Piano practice schedule

“I don’t know how you can say that! She practices lots; she’s always at the piano”

This was how a mother responded when I dared to suggest that her talented daughter needed to practise more.

A ‘practice’ session can so easily turn into a ‘play through all the bits I know already’ session. Enjoyable? Yes. But will we have made any progress?

Practising is working on our weaknesses, or practising the bits we can’t yet play, or play as well as we’d like. It needs focus – a level of concentration that might feel like hard work. If we want to seriously move our playing forward, we need to confront the things we know we’re not good at.

This takes courage. And determination

For example, we may know we can’t play that bit on line 4, but simply can’t face working on it; “It’s just so hard” we reason. Well, yes it probably is hard. But look at it properly. Try to work out exactly what’s difficult, and what’s required to master it. We might just sort out the problem.

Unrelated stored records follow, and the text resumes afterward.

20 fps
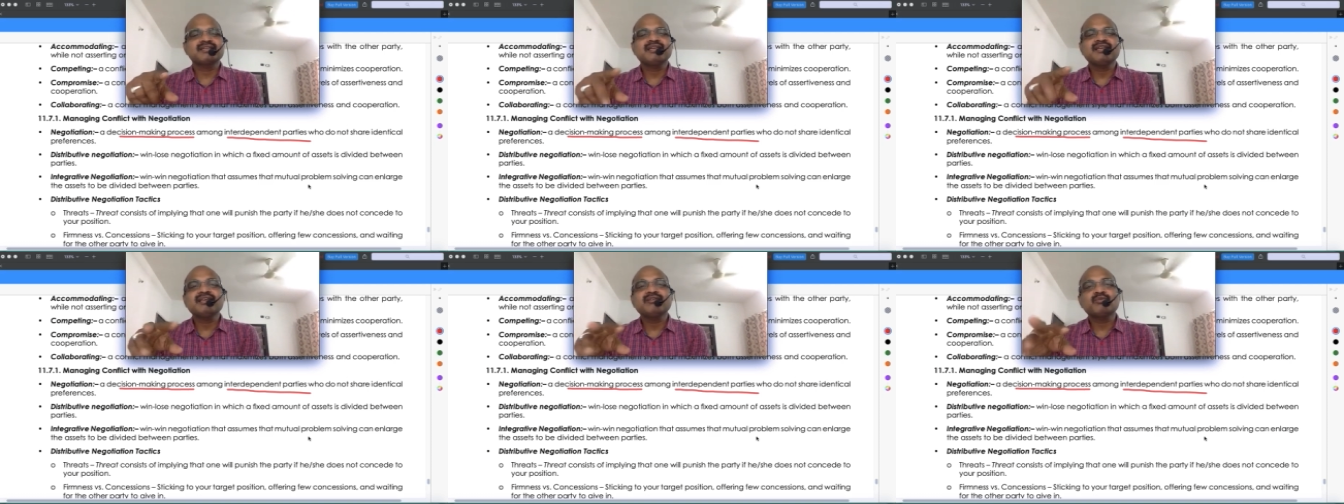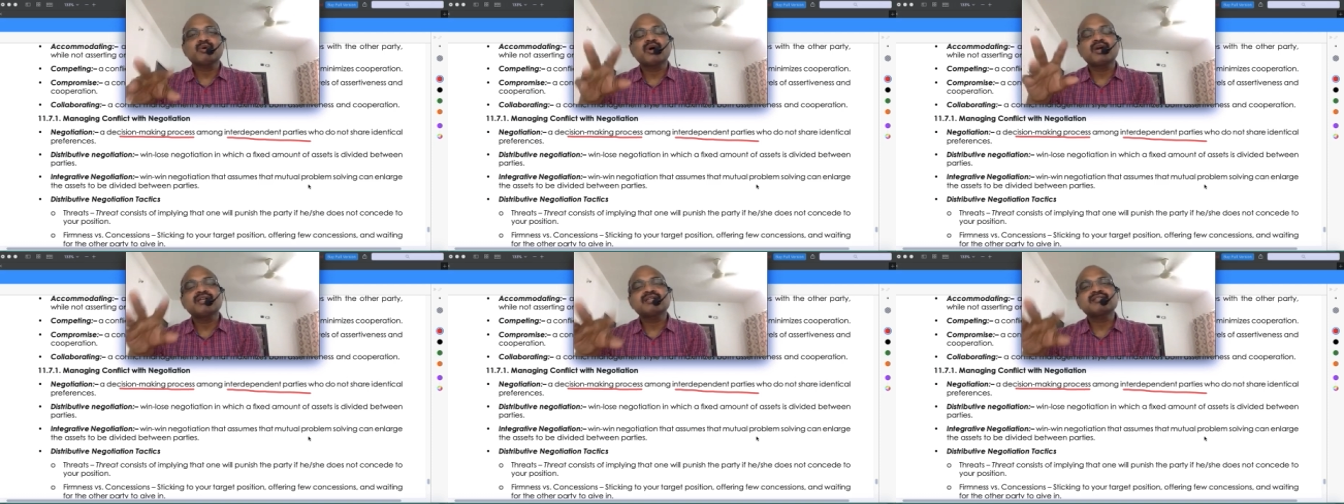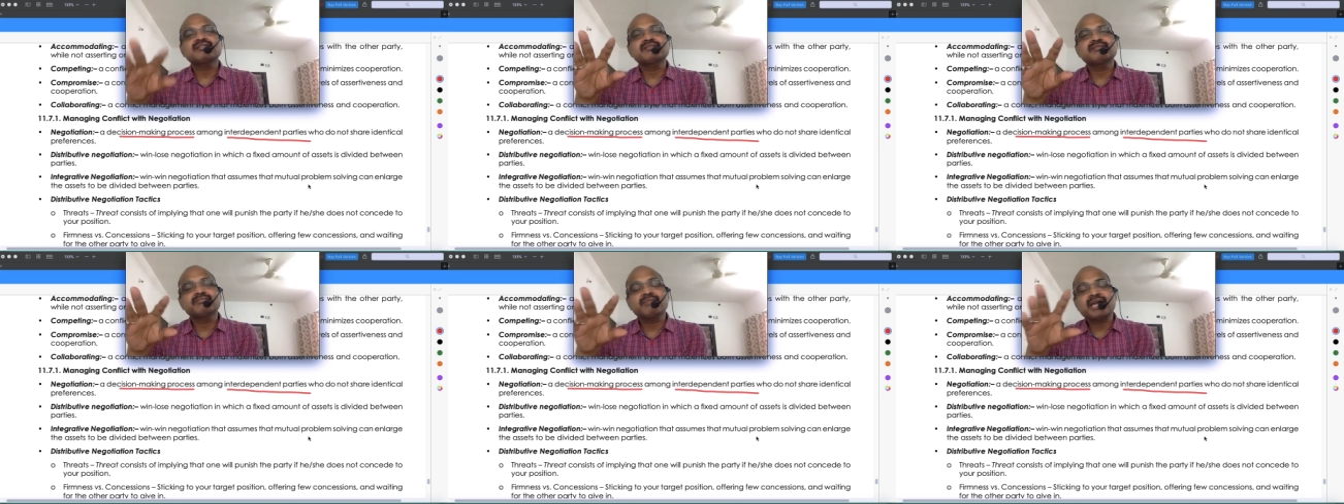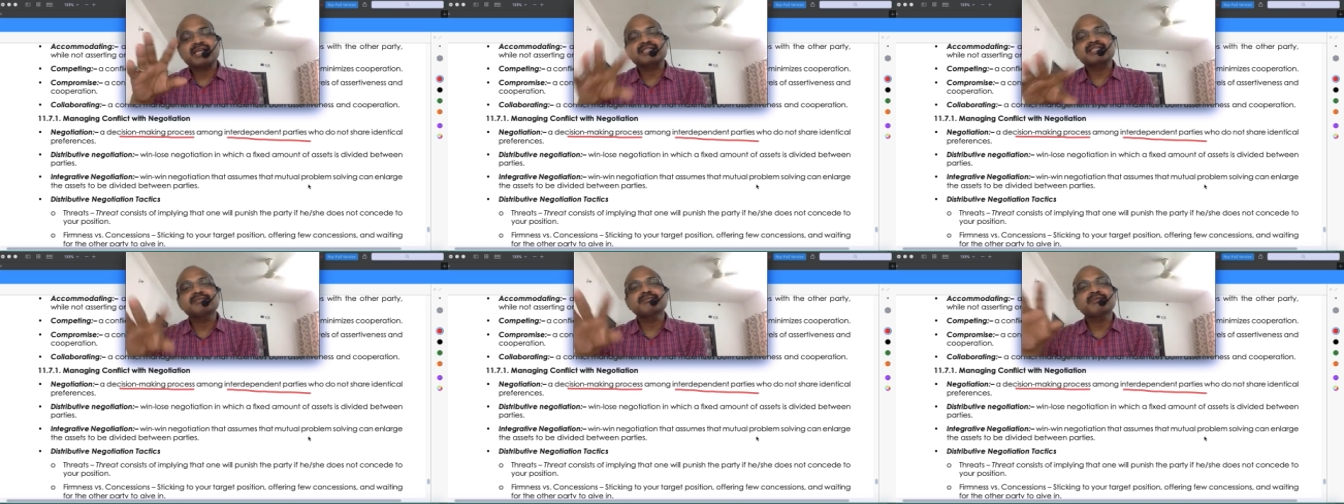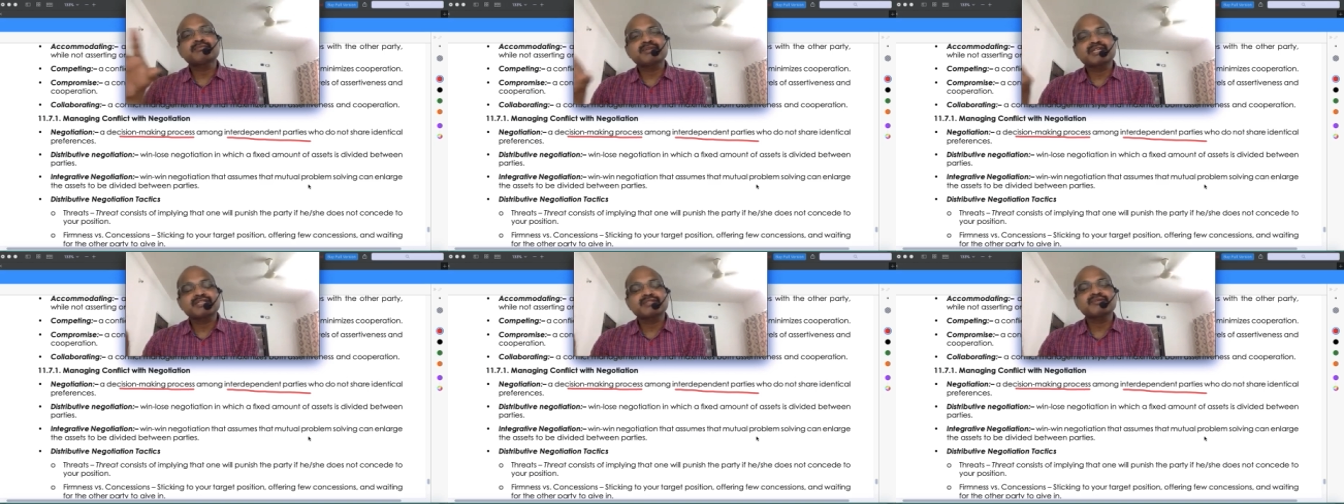he wants
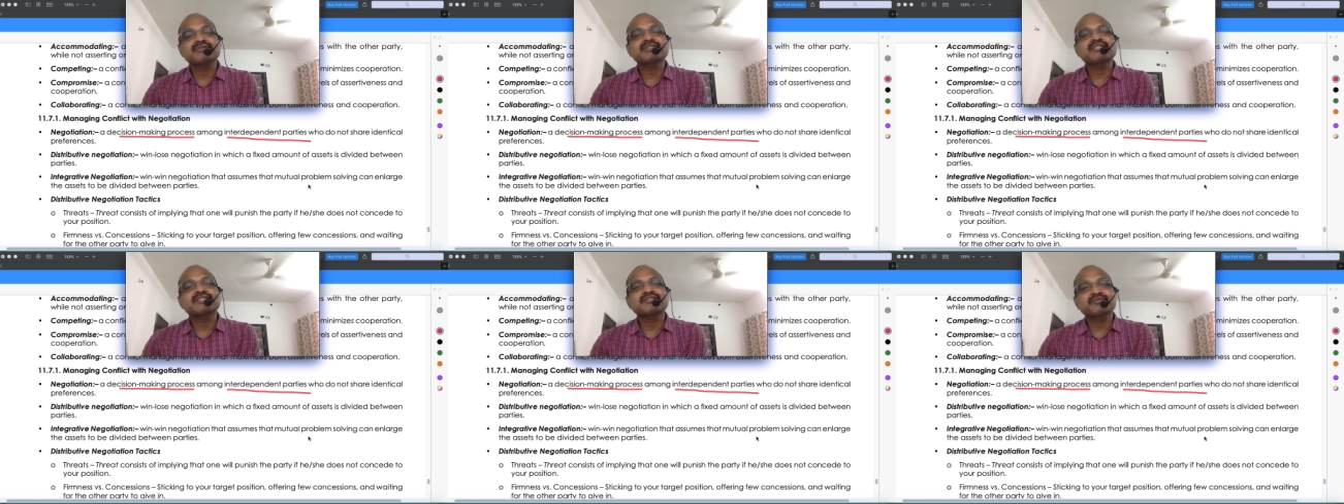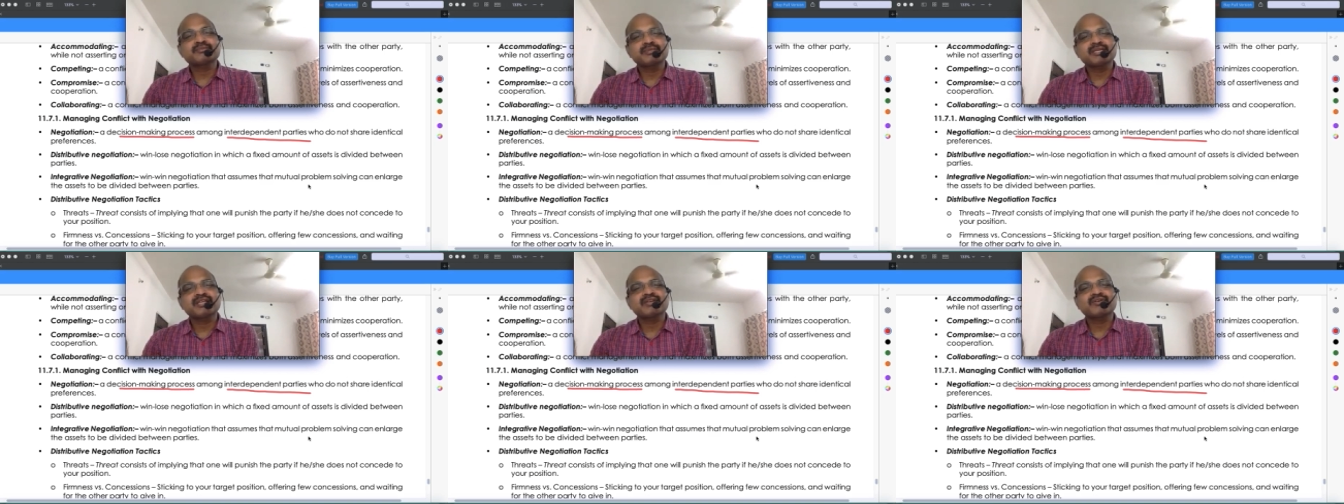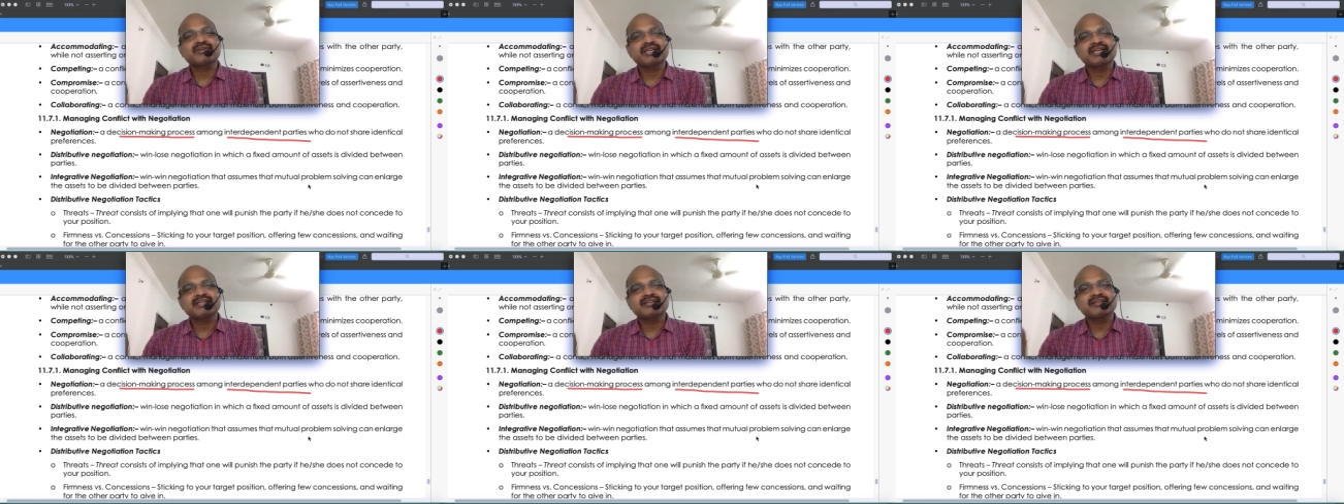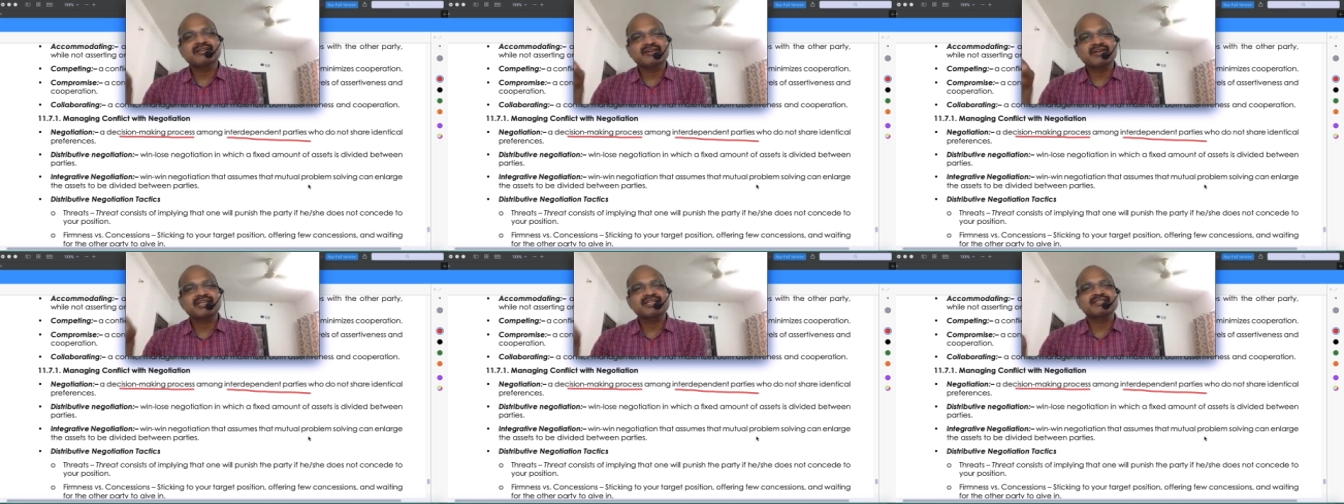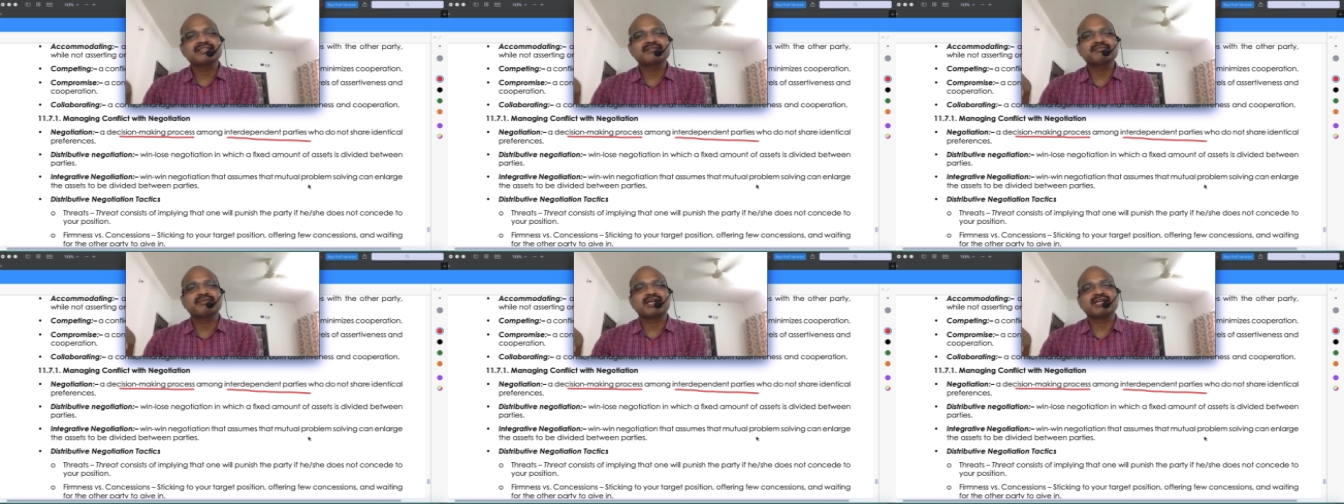maximum resources to be allocated on
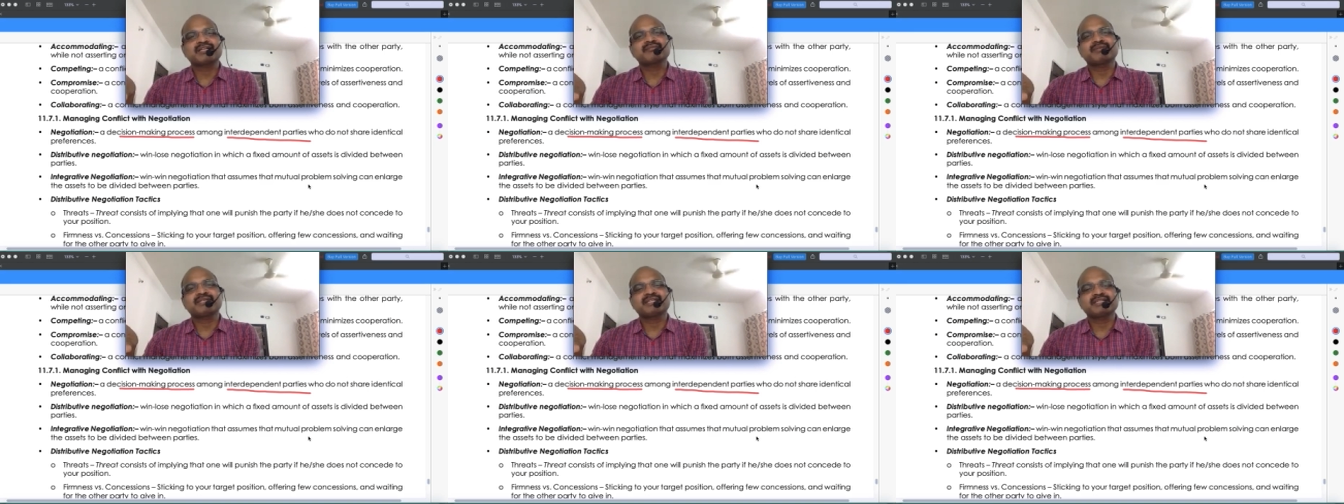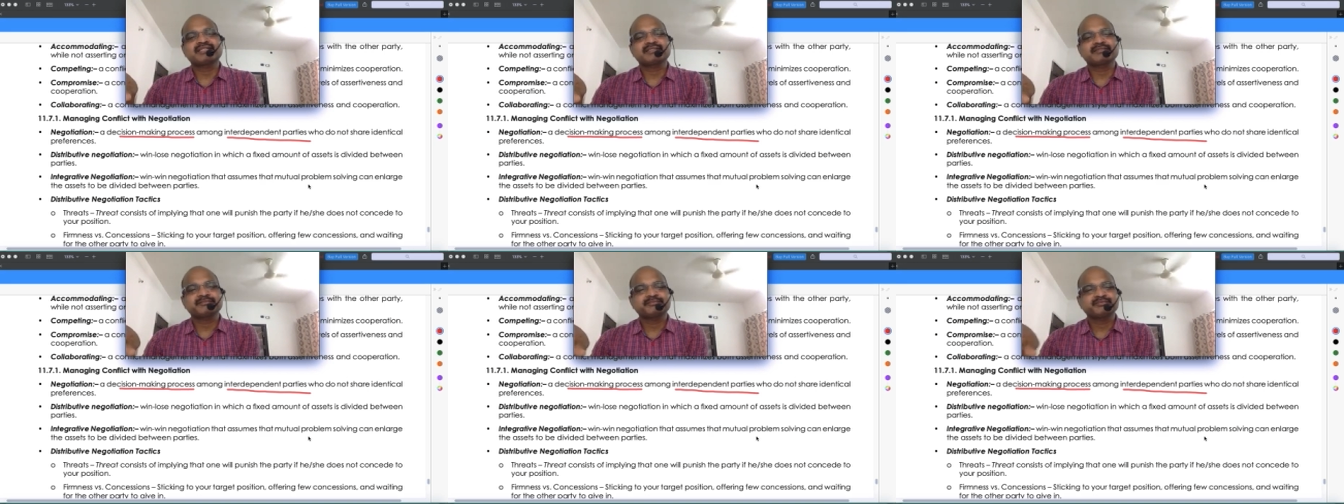his department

Playing the piano is one of the greatest joys in the world, and to do it well, we need to work at it.

Maybe, after a stressful day, all you feel like doing is playing some pieces you already know. If you’re feeling low, stressed out or exhausted, this might be just what you need. It can often be very cathartic, and calming. But don’t call it practising. It’s playing.

How to start practising…

Ok, so we’ve accepted that we need to work a bit harder and we’re ready for a proper practice session. But how to start…

Advice often goes:  start with a few scales, warm your fingers up, play through a few tunes you know. In other words, ease your way in. But if we are going to get the most out of our time, we need to concentrate, and not be thinking about a conversation we had earlier, or an appointment we’ve got tomorrow. Try starting your practice with something you find difficult. Something that requires mental focus. For example: 10 minutes singing the melody of a piece. Or if that’s easy, sing the melody whilst playing the left hand. Or it could be working out the Timing of a bit you never seem to get right.

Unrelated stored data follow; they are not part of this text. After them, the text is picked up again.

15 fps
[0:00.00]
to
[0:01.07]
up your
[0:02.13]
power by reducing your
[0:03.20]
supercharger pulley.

Making the most of your time requires some organisation

So let’s say we’ve mentally prepared ourselves to do a bit of work. The following suggestions maybe helpful:

  1. Have a timer to hand and set a time-limit to your practise session, even if you’ve got plenty of time. Choose a timer with a gentle sound, not a clockwork mechanism with a loud bell. Great for a noisy kitchen, not so good when you’re trying to zone-in at your piano.
  2. Get a ‘practise notebook’. Find something you like the look of, something you’ll enjoy writing in, rather than a spiral-bound jotter from the local shop.
  3. Decide on a task, write it down, with date and time, and set a time-limit. For example, ‘last 2 lines, LH’ or ‘contrary motion scales. 5 mins’.
  4. Save playing through something you already know until the end. Finishing a session on a positive note makes us want to do more the next time. As opposed to finishing when you’ve had enough or get a bit fed up.

Be warned: When we organise our practise session, time can often pass very quickly. But don’t take my word for it. Get planning!